As alluded to before, the visuals of Dead Space 2 are excellent – effective at being both beautiful to look at as well as inspiring terror and dread. Textures are well-detailed and the necromorphs are truly-sickening in their mutations. They have this really gross ‘wet-look’ to them that inspires a visceral (no pun intended, Visceral Games) response. The level design is also well done, with routes being more instinctual than in the first game. Thankfully, you still have your route locator device to plot your course when things do get confusing. There are also several small, alternate paths that you can take – I highly recommend you not be afraid to explore. Often times, loot awaits you – even if you have to slay some necromorphs to acquire it.
The audio in Dead Space 2 is even more impressive than the excellent visuals. The entire aural experience is unnerving and creepy. It is easily the best use of audio I have ever experienced in a video game. From walking past residential hatches where you can hear the muffled horrors taking place inside to the general chaos of entering a public thoroughfare full of panic-stricken civilians, Visceral Games audio folks need some serious congratulations of a job well done. As a topper to the terrifying aural bouquet, even the voice acting is above average and believable!
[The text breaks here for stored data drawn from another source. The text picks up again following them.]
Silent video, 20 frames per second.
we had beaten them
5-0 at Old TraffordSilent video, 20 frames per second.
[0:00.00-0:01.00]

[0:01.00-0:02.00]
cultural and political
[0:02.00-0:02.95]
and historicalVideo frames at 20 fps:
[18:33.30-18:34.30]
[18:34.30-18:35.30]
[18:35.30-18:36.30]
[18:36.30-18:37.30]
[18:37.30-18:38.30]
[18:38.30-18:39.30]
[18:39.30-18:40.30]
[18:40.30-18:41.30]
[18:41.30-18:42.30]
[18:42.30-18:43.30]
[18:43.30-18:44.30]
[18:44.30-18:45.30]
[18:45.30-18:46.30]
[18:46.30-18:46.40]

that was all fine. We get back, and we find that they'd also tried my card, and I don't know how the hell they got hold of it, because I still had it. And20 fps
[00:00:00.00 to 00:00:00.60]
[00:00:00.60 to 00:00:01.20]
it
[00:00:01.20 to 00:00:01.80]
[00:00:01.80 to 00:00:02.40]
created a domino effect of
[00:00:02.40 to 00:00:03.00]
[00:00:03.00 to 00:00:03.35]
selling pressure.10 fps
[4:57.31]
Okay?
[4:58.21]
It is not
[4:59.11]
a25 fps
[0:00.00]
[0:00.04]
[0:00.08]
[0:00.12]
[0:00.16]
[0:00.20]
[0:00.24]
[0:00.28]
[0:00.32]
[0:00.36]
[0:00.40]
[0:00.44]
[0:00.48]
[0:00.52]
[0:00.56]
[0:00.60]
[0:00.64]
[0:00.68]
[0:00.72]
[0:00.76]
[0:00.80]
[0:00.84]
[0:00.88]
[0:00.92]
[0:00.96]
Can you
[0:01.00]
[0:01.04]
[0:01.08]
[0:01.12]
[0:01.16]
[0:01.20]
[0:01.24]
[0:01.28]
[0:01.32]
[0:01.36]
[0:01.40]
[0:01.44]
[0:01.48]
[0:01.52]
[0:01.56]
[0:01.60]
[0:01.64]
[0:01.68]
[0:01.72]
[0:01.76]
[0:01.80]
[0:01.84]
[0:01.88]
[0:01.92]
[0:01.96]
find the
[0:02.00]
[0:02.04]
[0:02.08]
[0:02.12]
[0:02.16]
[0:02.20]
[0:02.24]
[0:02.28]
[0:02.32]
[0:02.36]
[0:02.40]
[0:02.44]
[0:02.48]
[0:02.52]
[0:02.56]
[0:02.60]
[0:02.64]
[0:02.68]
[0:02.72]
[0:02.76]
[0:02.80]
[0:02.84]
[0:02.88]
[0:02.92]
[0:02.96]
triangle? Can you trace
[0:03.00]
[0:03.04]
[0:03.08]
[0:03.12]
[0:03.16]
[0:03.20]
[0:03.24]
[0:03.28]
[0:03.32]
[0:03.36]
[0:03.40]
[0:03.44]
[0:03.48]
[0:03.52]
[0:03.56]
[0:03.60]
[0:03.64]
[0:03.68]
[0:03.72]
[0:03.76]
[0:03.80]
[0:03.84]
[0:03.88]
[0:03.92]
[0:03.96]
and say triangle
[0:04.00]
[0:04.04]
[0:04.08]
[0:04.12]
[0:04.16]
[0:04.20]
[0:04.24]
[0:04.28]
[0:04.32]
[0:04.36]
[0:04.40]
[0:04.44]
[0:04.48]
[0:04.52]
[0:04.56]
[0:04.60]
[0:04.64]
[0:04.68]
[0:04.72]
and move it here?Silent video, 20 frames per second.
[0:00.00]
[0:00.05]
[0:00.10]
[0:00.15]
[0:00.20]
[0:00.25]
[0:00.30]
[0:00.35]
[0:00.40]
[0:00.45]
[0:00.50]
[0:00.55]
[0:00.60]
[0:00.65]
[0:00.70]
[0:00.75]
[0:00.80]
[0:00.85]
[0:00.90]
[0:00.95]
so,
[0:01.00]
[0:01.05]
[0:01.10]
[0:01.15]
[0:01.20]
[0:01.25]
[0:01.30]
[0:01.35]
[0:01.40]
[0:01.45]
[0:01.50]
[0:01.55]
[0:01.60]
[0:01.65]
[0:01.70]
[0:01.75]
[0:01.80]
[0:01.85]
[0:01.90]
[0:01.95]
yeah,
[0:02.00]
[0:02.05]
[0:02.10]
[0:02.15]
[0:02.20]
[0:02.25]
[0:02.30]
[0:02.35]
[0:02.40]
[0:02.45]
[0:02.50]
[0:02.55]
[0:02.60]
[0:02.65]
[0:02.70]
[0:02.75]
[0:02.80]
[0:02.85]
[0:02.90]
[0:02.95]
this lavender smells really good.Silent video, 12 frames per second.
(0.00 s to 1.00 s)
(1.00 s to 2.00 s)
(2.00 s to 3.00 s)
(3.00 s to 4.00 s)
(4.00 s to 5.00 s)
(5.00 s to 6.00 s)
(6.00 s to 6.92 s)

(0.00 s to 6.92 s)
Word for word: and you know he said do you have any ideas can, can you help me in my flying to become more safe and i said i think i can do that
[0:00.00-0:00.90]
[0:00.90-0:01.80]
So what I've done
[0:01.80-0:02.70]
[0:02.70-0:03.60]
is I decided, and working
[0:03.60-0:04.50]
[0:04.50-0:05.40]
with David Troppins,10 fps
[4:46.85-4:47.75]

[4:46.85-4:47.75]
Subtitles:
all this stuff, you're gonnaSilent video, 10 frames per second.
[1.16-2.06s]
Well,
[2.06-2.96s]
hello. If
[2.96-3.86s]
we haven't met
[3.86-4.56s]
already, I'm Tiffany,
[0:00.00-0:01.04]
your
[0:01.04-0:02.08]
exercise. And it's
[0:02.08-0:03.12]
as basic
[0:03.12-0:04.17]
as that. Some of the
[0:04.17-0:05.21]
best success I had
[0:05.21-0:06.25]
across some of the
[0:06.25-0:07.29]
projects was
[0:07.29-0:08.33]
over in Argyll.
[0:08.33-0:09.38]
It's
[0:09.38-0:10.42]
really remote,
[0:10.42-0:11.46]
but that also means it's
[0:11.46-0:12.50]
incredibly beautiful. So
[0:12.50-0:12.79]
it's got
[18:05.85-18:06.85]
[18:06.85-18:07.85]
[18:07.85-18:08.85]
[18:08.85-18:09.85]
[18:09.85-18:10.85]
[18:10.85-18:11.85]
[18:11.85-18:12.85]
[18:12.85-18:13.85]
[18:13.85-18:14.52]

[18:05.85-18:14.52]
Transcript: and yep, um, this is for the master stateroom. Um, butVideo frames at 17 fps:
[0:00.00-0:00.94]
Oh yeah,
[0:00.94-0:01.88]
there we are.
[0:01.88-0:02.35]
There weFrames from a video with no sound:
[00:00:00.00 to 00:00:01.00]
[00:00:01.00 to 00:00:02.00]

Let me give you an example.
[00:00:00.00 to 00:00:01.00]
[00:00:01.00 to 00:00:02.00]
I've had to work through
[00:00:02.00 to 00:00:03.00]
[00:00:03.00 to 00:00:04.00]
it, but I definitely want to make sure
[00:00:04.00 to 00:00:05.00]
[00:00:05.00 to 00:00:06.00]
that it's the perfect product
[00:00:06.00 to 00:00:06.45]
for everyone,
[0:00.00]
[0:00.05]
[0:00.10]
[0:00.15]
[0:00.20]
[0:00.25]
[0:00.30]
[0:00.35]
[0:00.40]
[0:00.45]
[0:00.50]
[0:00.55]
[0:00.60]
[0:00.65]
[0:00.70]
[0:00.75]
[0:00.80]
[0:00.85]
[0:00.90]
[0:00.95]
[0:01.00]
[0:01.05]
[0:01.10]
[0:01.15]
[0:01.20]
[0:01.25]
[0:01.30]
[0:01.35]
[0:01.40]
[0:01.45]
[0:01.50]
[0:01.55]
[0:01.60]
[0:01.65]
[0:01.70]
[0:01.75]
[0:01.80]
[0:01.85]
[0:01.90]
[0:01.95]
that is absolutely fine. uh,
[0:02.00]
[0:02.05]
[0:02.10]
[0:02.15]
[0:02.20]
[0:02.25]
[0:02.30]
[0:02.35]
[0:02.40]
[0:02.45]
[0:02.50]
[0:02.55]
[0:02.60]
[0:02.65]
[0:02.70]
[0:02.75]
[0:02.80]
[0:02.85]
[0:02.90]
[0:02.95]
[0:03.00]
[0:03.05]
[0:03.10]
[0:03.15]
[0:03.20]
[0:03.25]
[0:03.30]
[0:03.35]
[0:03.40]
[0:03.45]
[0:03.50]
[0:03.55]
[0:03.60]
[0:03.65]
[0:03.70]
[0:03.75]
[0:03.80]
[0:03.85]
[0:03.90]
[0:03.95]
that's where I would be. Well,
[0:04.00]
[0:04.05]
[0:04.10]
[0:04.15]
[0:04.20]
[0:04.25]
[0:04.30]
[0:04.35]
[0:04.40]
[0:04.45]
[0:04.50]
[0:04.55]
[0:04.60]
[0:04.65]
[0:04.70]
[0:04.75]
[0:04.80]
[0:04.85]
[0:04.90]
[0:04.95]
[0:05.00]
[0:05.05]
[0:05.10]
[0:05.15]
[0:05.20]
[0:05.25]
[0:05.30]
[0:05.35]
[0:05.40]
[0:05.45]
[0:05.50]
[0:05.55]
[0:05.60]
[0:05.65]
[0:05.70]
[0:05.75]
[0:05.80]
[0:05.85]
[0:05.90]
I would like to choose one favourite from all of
The only annoying or repetitive parts of the game come in the form of the ‘act or die’ sequences. These are action-packed scenes featuring the player character in imminent danger. These scenes usually unfold in multiple segments and, in order to progress to the next segment (and continue surviving), the player has to perform a specific action in a short amount of time. Often times, it is difficult to make out your objective due to the Michael Bay-style camera shaking and the tons of objects/debris that occupies your screen. If you die several steps into the encounter, you must re-do all the past segments up to that point.
Overall, Dead Space 2 is an action-packed, suspense-filled, and jump-inducing experience which is a great second step in the Dead Space universe. It features all the best things about the original game while upping the ante in several areas. Go out and buy this right now for your favorite platform – you will not be sorry.